Data for analysis:
============================================================

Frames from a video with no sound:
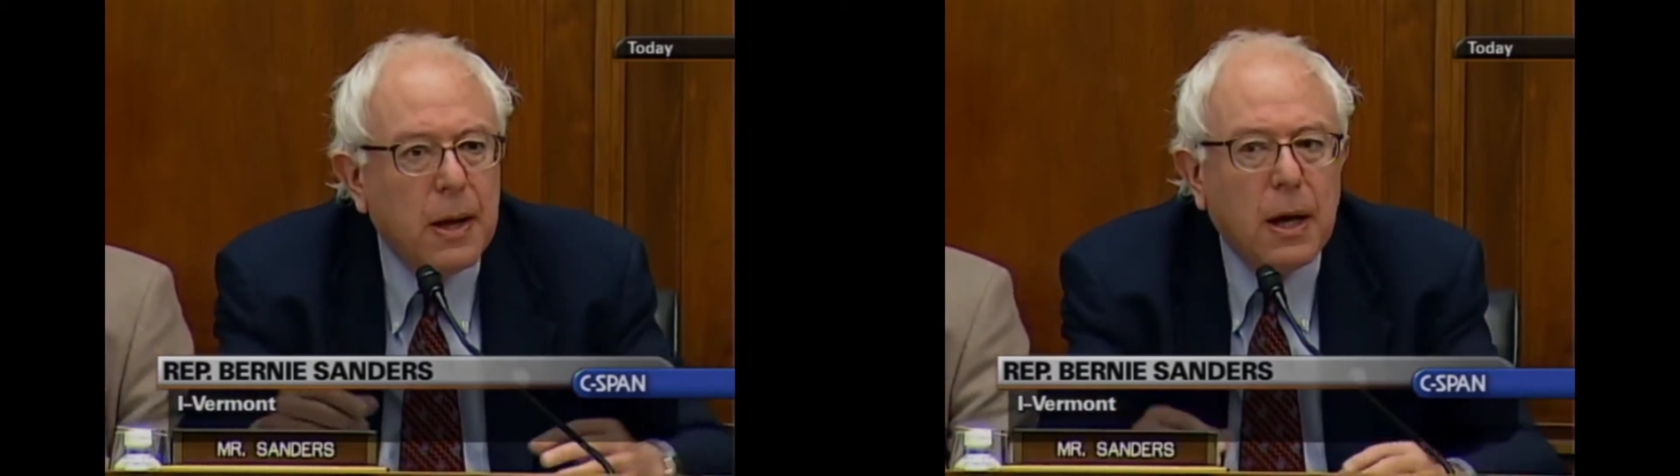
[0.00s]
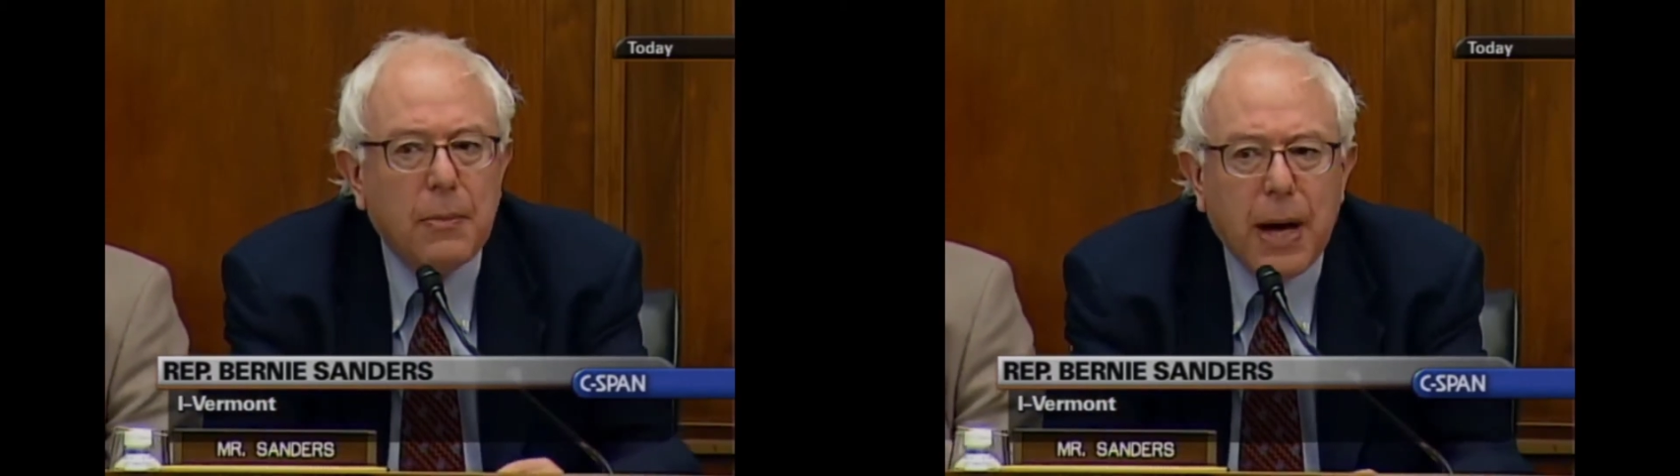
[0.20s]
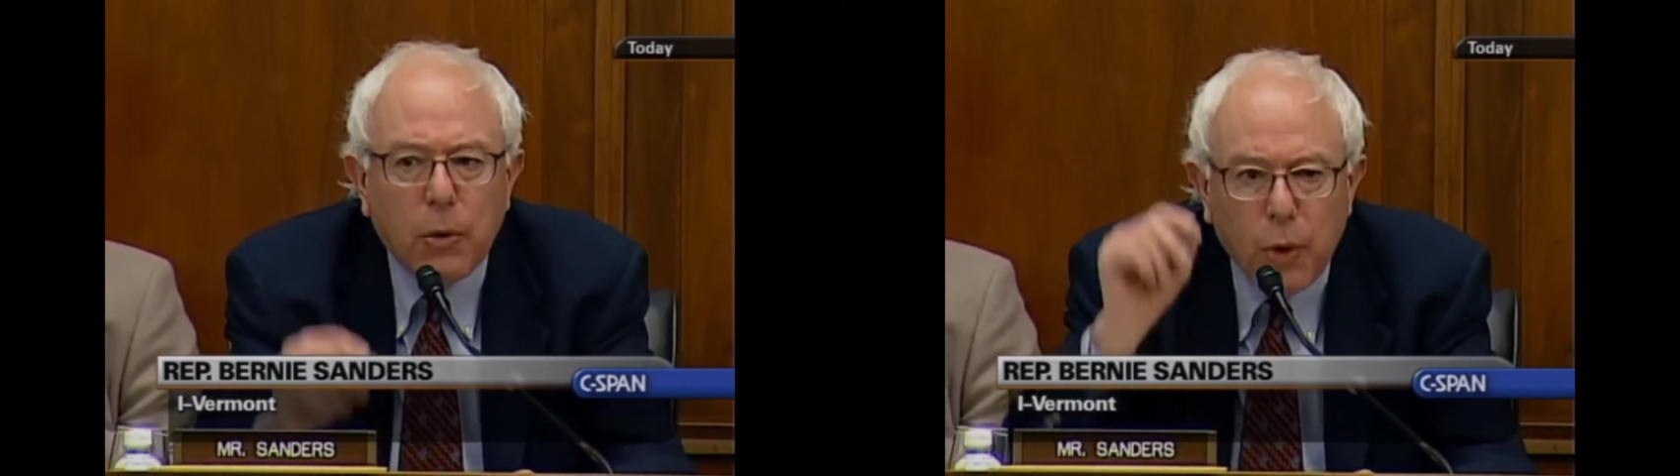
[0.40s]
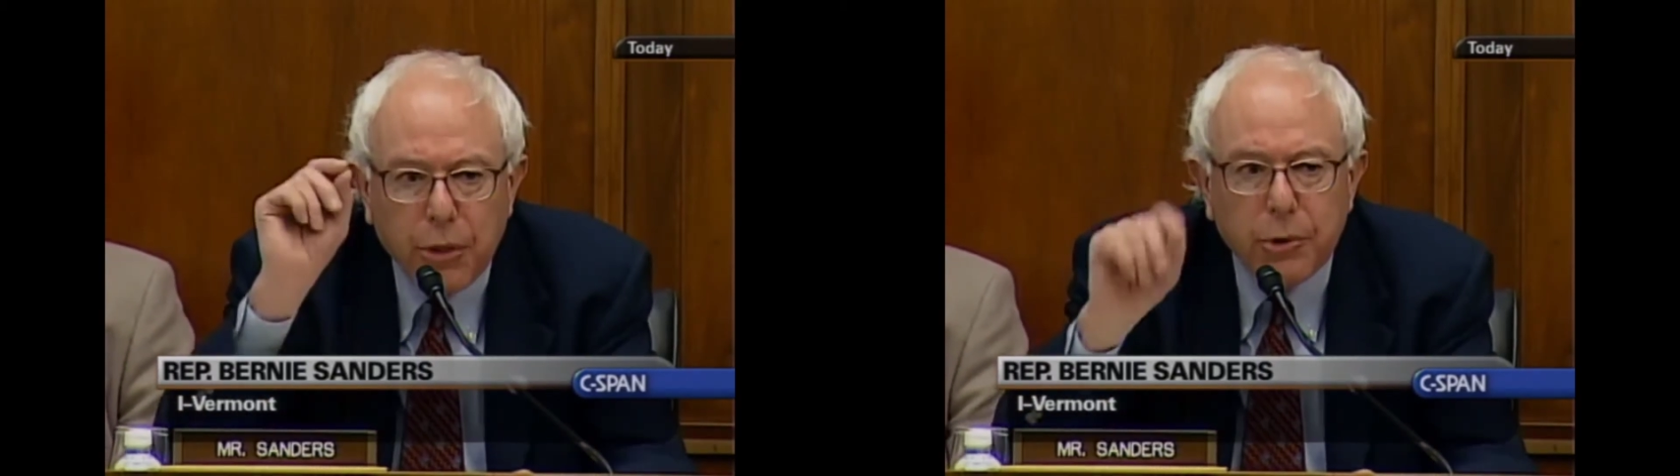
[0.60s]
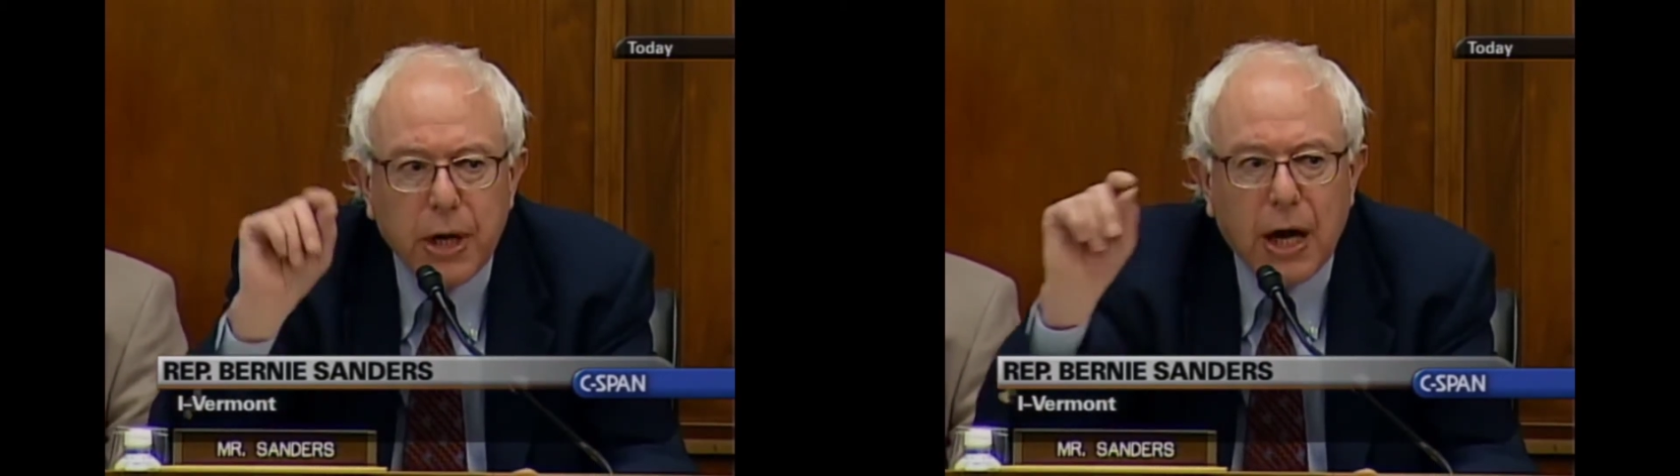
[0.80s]
about
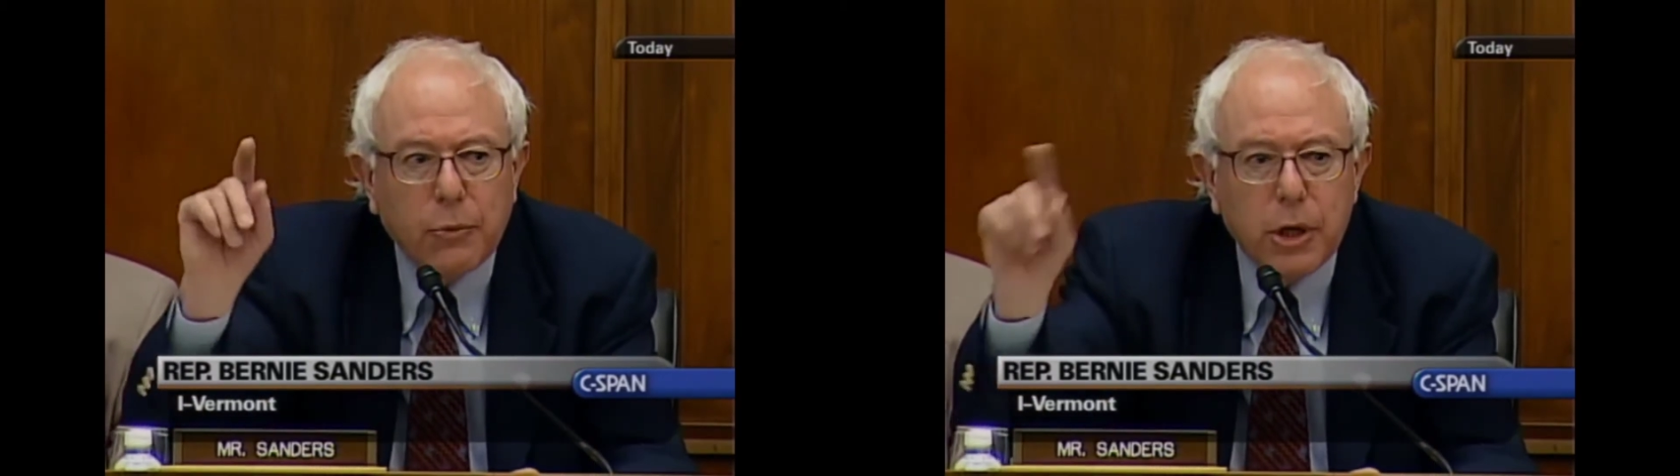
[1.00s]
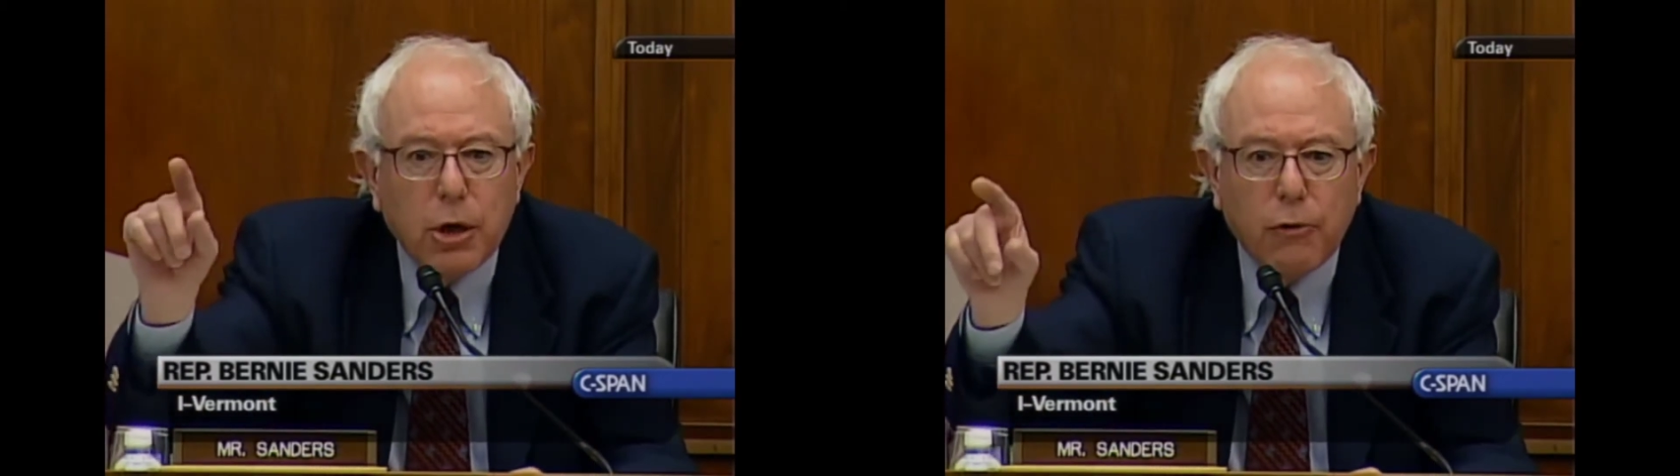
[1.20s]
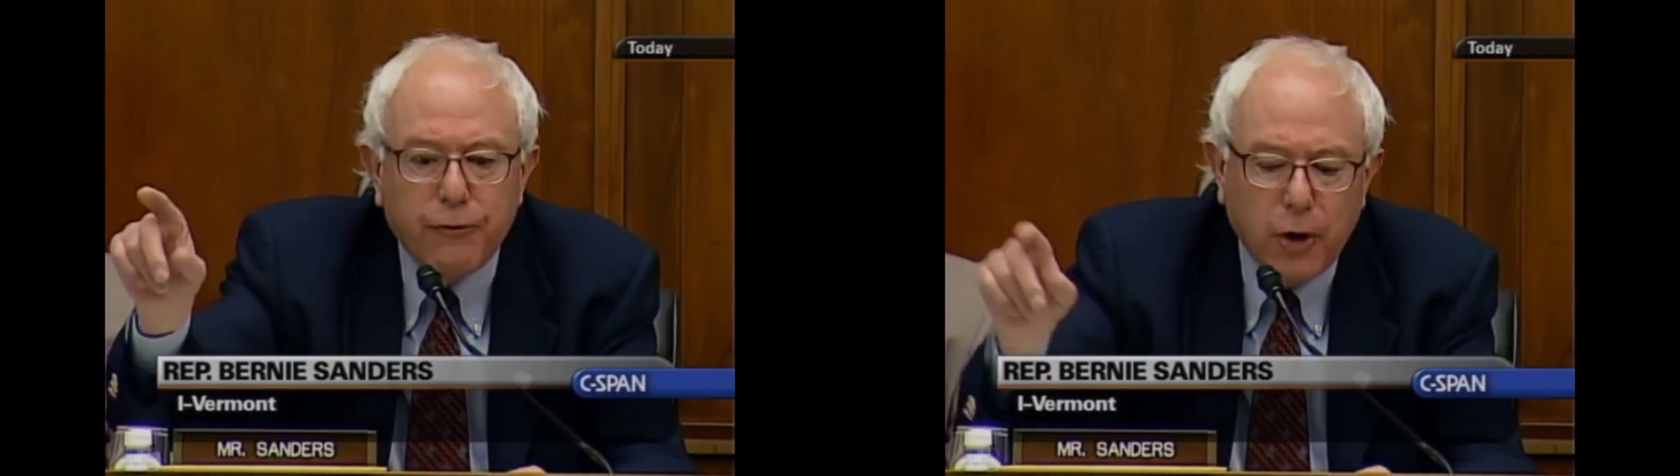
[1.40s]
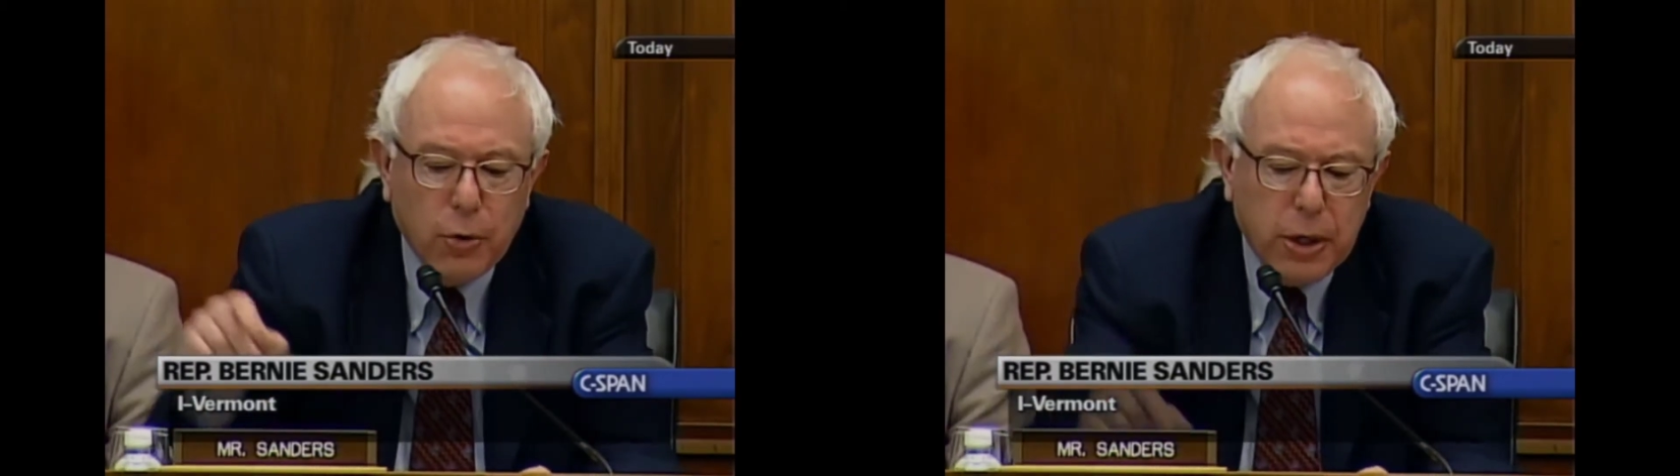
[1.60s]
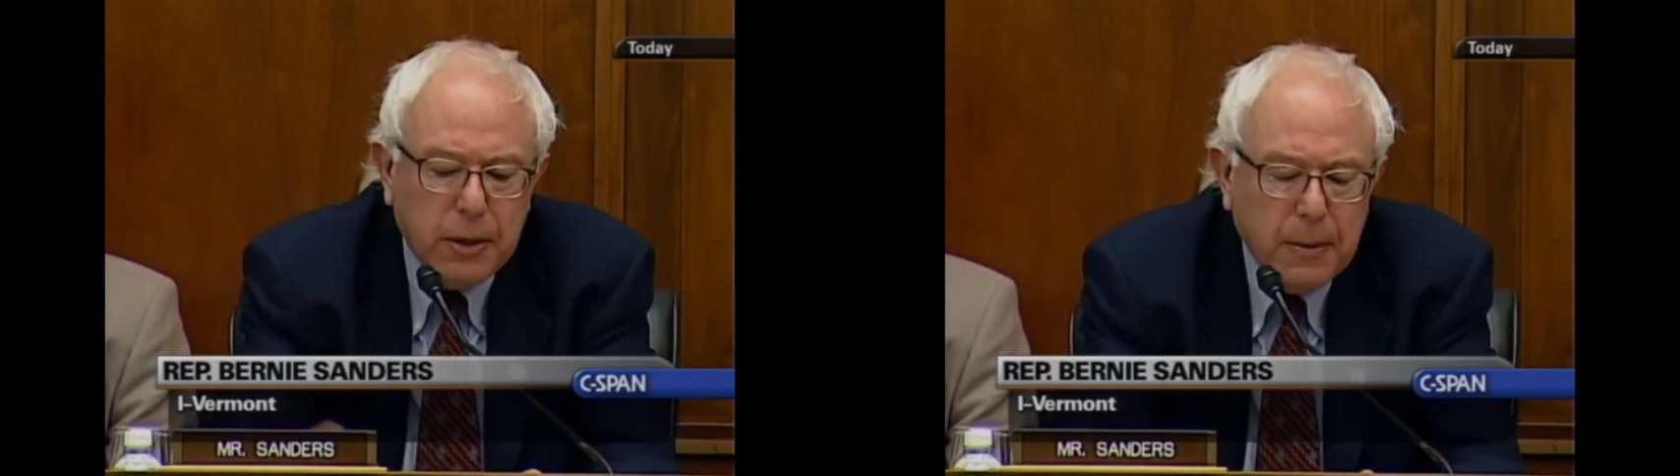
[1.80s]
whether or not we go
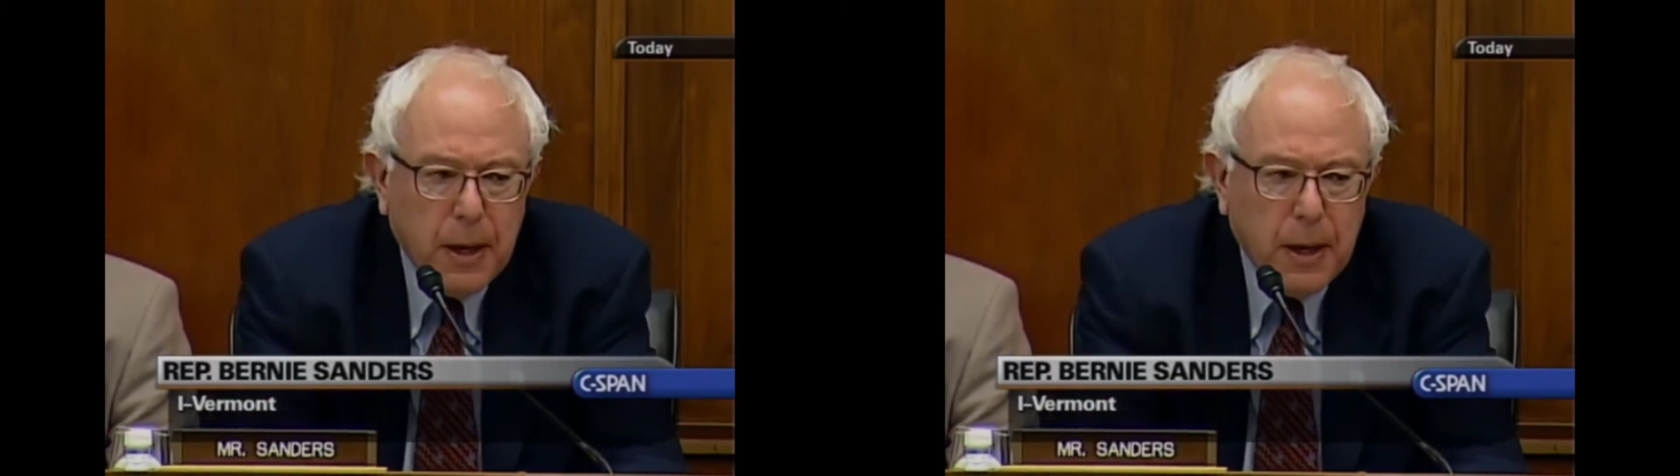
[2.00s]
forward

============================================================

Work item: Would you give the records again exactly, dropping the pictures?

Response to this task:
Frames from a video with no sound:
[0.00s]
[0.20s]
[0.40s]
[0.60s]
[0.80s]
about
[1.00s]
[1.20s]
[1.40s]
[1.60s]
[1.80s]
whether or not we go
[2.00s]
forward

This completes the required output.